Ничем дело кончилось и тогда, когда нужно было в какой-то анкете назвать род занятий родителей, дедов. Помещики, откровенно признался я, но нужно было конкретизировать, сколько хольдов земли у них было, и я увидел, что в соответствующей графе столько нулей не поместится. И сказал об этом. На меня только наорали, хотя я ведь хотел как лучше.
Далее: в прикроватной тумбочке по уставу положено хранить не больше двух книг, но бабушка из Майка решила, что мне самое время прочесть девятнадцатое столетие, и прислала мне целую серию из «Дешевой библиотеки», всего томов двадцать, Стендаль, Бальзак, Тургенев, Флобер, как положено, и я, как положено, все прочел. (Однажды в начале пятидесятых к известному адвокату Лоранту Башу по тогдашним обычаям пришли агитаторы. Увидев громадную библиотеку, какой-то несчастный молодой агитатор вздохнул, эхма, какая тут прорва книг! На что старик раздраженно: И заметьте себе, что все это я прочитал!)
Разместить в тумбочке два десятка томов не представляло большого труда, но это было не по уставу. Обнаружив во время проверки эту скромную, но грамотно укомплектованную библиотечку, наш ротный глазам своим не поверил. Ему стало плохо. Чтобы как-то прийти в себя, он ухватил тумбочку и давай трясти ее, как котенка за шкирку, мировая литература полетела на пол и падала, падала до тех пор, пока капитан наконец-то не успокоился. Стендаль и Бальзак с Тургеневым привели его в чувство.
Все еще тяжело дыша, он посмотрел на меня, в глазах было что-то вроде благодарности. Ротный был человек прямой и никаких специальных ловушек нам не устраивал, но если мы попадались в них, то взыскание было обеспечено; он часто орал на нас, но известно ведь: собака, что лает, редко кусает. Он прошептал мое имя почти любовно, закрыв глаза. Интересно, что он при этом видел? Потом снова выдохнул мое имя.
— Эстерхази. Зарубите. Себе. На носу. Это. Армия. Не читальня.
Я ухмыльнулся. Так точно, армия, не читальня. Действительно. Он назначил мне какое-то совершенно невыполнимое задание, но последствия его невыполнения можно было предвидеть. Пустяки.

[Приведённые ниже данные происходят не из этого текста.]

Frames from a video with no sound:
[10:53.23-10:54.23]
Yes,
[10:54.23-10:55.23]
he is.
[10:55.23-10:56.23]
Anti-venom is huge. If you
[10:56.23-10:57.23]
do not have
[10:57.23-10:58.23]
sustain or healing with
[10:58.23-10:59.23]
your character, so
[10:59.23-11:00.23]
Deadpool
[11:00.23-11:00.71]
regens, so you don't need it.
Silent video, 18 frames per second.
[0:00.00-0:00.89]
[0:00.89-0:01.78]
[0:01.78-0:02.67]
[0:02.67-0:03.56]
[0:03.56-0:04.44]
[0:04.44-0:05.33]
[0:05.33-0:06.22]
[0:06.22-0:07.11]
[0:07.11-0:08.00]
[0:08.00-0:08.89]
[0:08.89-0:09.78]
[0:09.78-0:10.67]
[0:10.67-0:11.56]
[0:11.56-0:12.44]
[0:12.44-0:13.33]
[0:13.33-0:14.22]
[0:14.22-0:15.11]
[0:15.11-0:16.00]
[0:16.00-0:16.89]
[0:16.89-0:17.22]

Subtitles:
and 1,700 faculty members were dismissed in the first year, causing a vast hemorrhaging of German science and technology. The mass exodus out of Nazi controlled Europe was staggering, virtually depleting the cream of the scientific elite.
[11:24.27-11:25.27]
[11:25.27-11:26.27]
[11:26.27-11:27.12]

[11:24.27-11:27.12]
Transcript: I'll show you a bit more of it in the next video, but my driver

Мало что доставляло мне столько удовольствия, как самооговор. В этот жанр я погружался самозабвенно, мечтательно: я придумывал свою жизнь. Никакой вины за собой я не чувствовал, руководствуясь соображениями чисто эстетическими, без какого-либо цинизма.
Я с наслаждением разбирал свою жизнь на части, как постройку из кубиков «лего» или куклу-раздевашку, расшвыривая детали, увеличивая и уменьшая их, делая их невидимыми или смешивая реальные вещи с воображаемыми, считая воображаемые факты реальными, а реальные — выдуманными, и наоборот; искреннюю исповедь я помещал в совершенно ложное обрамление, а всяческое вранье подпирал достоверными, в самом деле имевшими место событиями.
Я чувствовал себя почти так же прекрасно, как на футбольном поле. Почти. Трудно было сказать, чем отличались два эти занятия, но меня это не заботило. Я даже не замечал в этой повседневной ржачке, достигавшей своей кульминации во время тихих вечерних диктовок, что Дюла смотрел на меня с нарастающей неприязнью и даже ужасом.
Я шагал взад-вперед и, как изображают в кино муки творчества, погружался в раздумья, жестикулировал, вскрикивал: наслаждался.
— Новый абзац, ангел мой. И тогда объект, круглые скобки, рядовой, Э большое, точка, закрыли скобки, окунув благородный лик, нет, профиль, в лучи заходящего солнца, жопа, не вздумай это писать! короче: позволил себе высказывание, дискредитирующее… оставим латынь, пускай в тыкве почешут… дискредитирующее всю нашу народную армию, а именно… Или пусть будет «сиречь»?
— А именно.
— А именно, что она может поцеловать его в одно место.
— Ну хватит уже на сегодня, — проворчал недовольно напарник.
— Нет, Дюла, это не дело. Пускай контрразведка попарится, раз уж связалась с нами. Пощады не будет, новый абзац! Сегодня мне удалось
Сделав паузу, я разочарованно посмотрел на соседа.
— Ну и свинья же ты, Дюла. Рыться в моих вещах! И, главное, что нашел! Письмо моего отца!..
— Заткнись! — с угрожающим видом вскочил белобрысый парень.
Но меня, впервые опьяненного процессом письма, отрезвить было уже невозможно. Я диктовал и, когда удавалось внести в окружающий мир особенно замечательные изменения, хрюкал от наслаждения. Я как раз легкомысленно углубился в одного из своих отцов — в легкомысленного.